Лукреция смотрела куда-то мимо Зафира, но ему казалось, что от нее ничего не ускользнуло: ни его лоб, покрытый испариной, ни перепачканные в тесте руки, которые в спешке ему не удалось полностью оттереть, и он поспешил спрятать их за спину, чтобы не выглядеть перед госпожой совсем уж замарашкой.

– Приготовь ему что-нибудь простое и в то же время необычное.

Лукреция не требовала, а просила, тем самым приводя в еще большее замешательство Зафира. Говорила она негромко, мягким приглушенным голосом, выдававшем ее обеспокоенность состоянием брата, в котором, говорили, она с детства души не чаяла. Бедняжка изрядно исхудала и осунулась за последние дни, с тех пор, как раненного Хуана Борджиа внесли на носилках в Замок Святого Ангела, беспрестанно молилась за его здравие – единственное, чем она могла помочь ему, – ее даже не пускали на порог его комнаты.

«Простое и необычное. Как такое возможно?» – недоумевал Зафир, судорожно соображая, что же он может такого особенного приготовить для герцога, измученного тяжелым ранением, и отвергавшего любую еду, которую повара, сбиваясь с ног, мчались готовить по первому же требованию Галлиано.

Просьба Лукреции уже сама по себе выглядела необычной. Сама графиня Пезаро, как успел заметить Зафир, в еде была на удивление не прихотлива. Кулинарным изыскам, какие можно было отведать в Апостольском дворце, особенно в праздники, она предпочитала простую пищу: мягкие сыры, политые медом и молочную рисовую кашу с миндалем и корицей, любила тушенные овощи, приправленные оливковым маслом, с удовольствием угощалась рыбой и не только в пятничный пост. Зато ее брат предпочитал мясо.
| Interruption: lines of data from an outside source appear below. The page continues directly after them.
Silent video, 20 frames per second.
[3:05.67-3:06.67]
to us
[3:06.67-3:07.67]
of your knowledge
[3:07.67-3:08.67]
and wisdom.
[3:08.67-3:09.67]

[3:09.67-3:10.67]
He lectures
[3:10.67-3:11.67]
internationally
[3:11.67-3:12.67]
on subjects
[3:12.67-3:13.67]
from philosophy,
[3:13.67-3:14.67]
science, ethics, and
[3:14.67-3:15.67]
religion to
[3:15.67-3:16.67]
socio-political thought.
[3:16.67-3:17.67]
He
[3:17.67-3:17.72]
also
«Джованни Борджиа жаждет крови!» – шутили в таких случаях на кухне повара, предусмотрительно оглянувшись и убедившись, что поблизости нет Козимо – тот не терпел подобных вольностей в словах. Молодой герцог ел мясо чуть ли не полусырым. Для Хуана с жаркого срезали только слегка обжаренные сверху куски с еще не свернувшейся внутри кровью, сочившиеся прозрачным соком, когда в них вонзался нож, и еще не утратившими своей мягкости и нежности. А вот птицу герцог Гандийский не жаловал. Особенно каплунов, которых нередко подавали к столу.

– Кастрированный самец не внушает доверия, – посмеивался он, глядя, как другие за столом, чуть ли не со стоном впиваются в нежнейшее белое мясо откормленных словно специально для самых больших чревоугодников птиц, слизывая с пальцев струящийся жир, пробавляясь затем глотком горькой монастырской дженцианы для улучшения пищеварения.

Впрочем, Хуан в последние дни, мучаясь лихорадкой от незаживающей раны, оказался равнодушен и к мясному. Хотел его Козимо порадовать артишоками с соусом, замешанным на мяте с рутой, греческим фенхелем и кориандром для придания изысканного вкуса, добавив туда еще щепотку перца для возбуждения аппетита, несколько капель смирны для утоления боли, меда, чтобы смягчить остроту, и немного гарума, чтобы в финале оттенить вес букет пряностей и специй. Но и это блюдо, которое апостольский повар готовил с особым тщанием, как художник выписывает каждый штрих своей картины, осталось не оцененным герцогом Гандийским.

«Художник!» – неожиданно мелькнуло молнией в голове Зафира.

В апостольских апартаментах в ту пору вовсю шла работа. В Замок Святого Ангела пригласили мастеров для росписи стен и потолков. Готовила кухня и для них. Но ничего особенного. Кашу из полбы, лапшу. То, что ели обычно и другие работники. Правда, в отличие от живописцев, повара за день так успевали надышаться ароматами множеств других блюд, что были сыты уже одними запахами. Зато эта вечно голодная братия в перепачканных красками рубахах то и дело заглядывала жадными глазами в котелки, не осталась ли там еще чего съестного. Только главный у них, – Зафир не помнил его имени, – ел обычно торопливо, не замечая содержимого его миски, нередко забывая даже помолится перед трапезой. За еду он принимался быстрее, чем успевали закончить традиционное «Благослови, Господи Боже, нас и эти дары, которые по благости Твоей вкушать будем…». Только когда звучало в конце «Аминь», художник, будто опомнившись, быстро осенял себя знамением, тут же снова хватаясь за ложку, а потом, проглотив последние капли и крошки со своей тарелки, мчался назад в покои понтифика, где ждала его работа.